Les macrophages, chefs d’orchestre de l’immunité
Lorsqu’un élément étranger, quel qu’il soit, pénètre dans l’organisme, le système immunitaire s’active. En première ligne, on trouve systématiquement les macrophages, de grosses cellules qui, en « ingérant » les intrus, déclenchent la réponse immunitaire. Les nanoparticules ne font pas exception. Les réactions des macrophages face à la nanoparticule examinée prédisent donc la biocompatibilité du produit. «Il est très difficile, au début du développement d’une nouvelle particule, de s’assurer que la recette est exactement la même à chaque fois, » souligne Inès Mottas, première auteure. « Si on teste des lots différents, les résultats peuvent différer. D’où notre idée de trouver un moyen de tester en même temps, sur le même échantillon, les trois paramètres permettant d’établir la biocompatibilité du produit : sa toxicité, son pouvoir d’activation du système immunitaire, ainsi que la capacité des macrophages à les ingérer.»

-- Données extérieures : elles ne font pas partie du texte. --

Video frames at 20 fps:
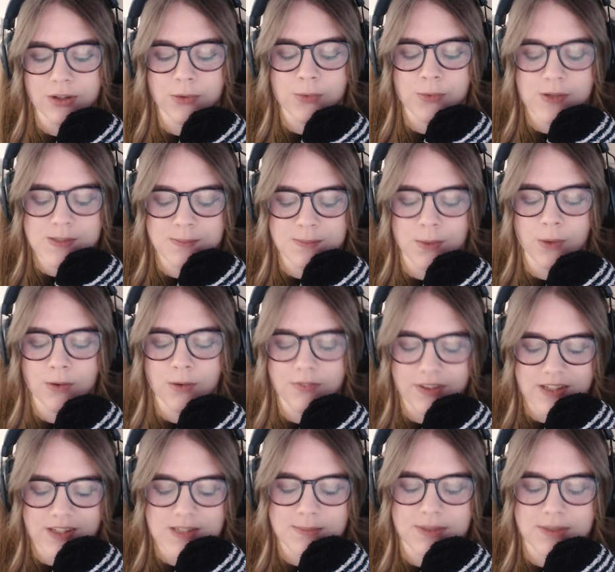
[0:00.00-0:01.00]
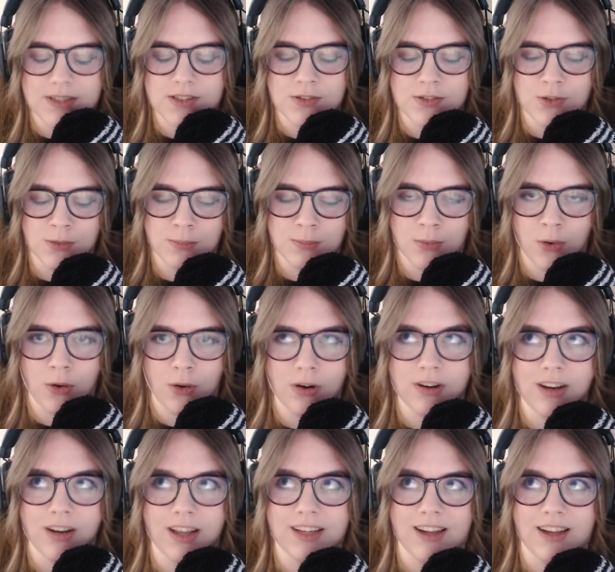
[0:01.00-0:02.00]
It always motivates me to do more
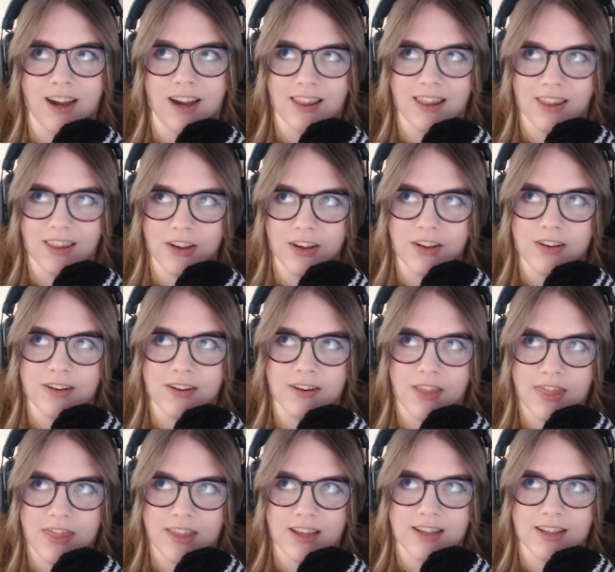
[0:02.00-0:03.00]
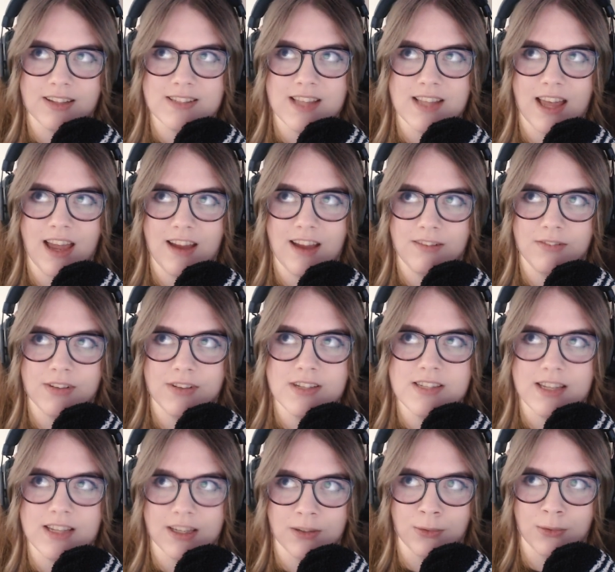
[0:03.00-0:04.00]
and like I learn things every
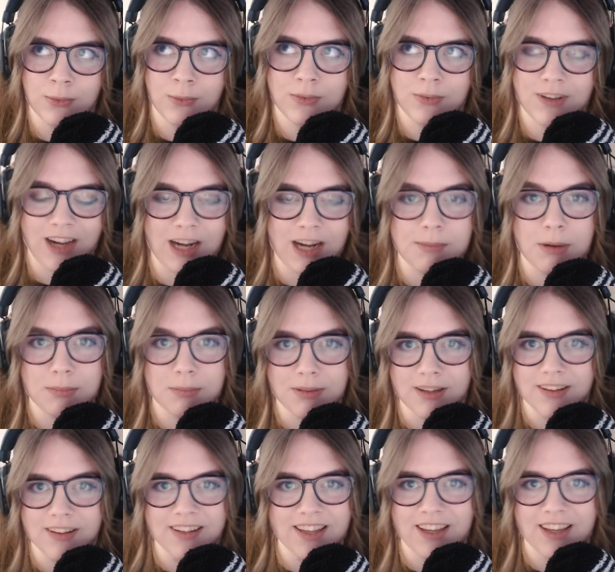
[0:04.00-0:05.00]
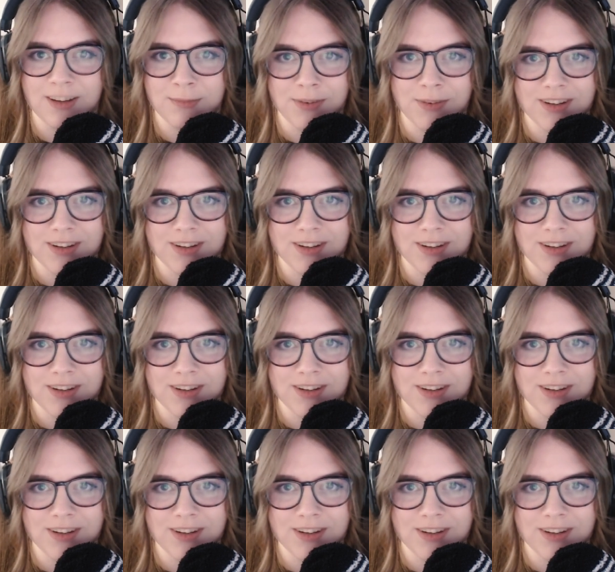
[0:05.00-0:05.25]
single time I play the game,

La nanoparticule médicale idéale se doit de ne pas être toxique – donc de ne pas tuer les cellules–, de ne pas être totalement ingérée par les macrophages afin de conserver son pouvoir d’action, et de limiter l’activation du système immunitaire pour ne pas induire d’effets indésirables.
Évaluer en même temps trois éléments clés
Jusqu’ici, l’évaluation de la biocompatibilité des nanomatériaux constituait un processus laborieux de plusieurs mois et posait des problèmes de reproductibilité, car tous les tests n’étaient pas menés sur le même lot de particules. Grâce à l’utilisation de la cytométrie en flux, l’équipe de la professeure Bourquin parvient à un diagnostic portant sur les trois éléments essentiels de manière sûre et standardisée, en un temps record. « Les macrophages, mis en contact avec les nanoparticules à étudier pendant 24 heures, défilent ensuite devant des faisceaux laser. La fluorescence émise par les macrophages permet de les compter et de caractériser leur état d’activation. Etant donné que les particules sont elles-mêmes fluorescentes, on peut aussi mesurer la quantité ingérée par les macrophages. Notre procédé nous permet de tester ces trois éléments en même temps, et il suffit de très peu de particules! » indique Inès Mottas. « En deux ou trois jours, nous pouvons établir un diagnostic complet de la nanoparticule qui nous est soumise. »
Le procédé développé à Genève et Fribourg et effectué dans le contexte du centre national de compétences «Bio-Inspired Materials» rencontre déjà un important succès auprès des scientifiques travaillant à la mise au point de nouvelles particules. En leur permettant de sélectionner rapidement les particules les plus prometteuses, cette méthode concentre les efforts, ce qui a également un impact financier sur les coûts de recherche et permet de surcroît de limiter le recours à l’expérimentation animale. Elle ouvre également la voie à un traitement de plus en plus personnalisé de certaines pathologies : en testant les nanoparticules sur des cellules tumorales isolées d’un patient en particulier, par exemple, il serait théoriquement possible d’identifier le traitement le plus efficace pour le patient concerné. A voir si la pratique confirme cette hypothèse.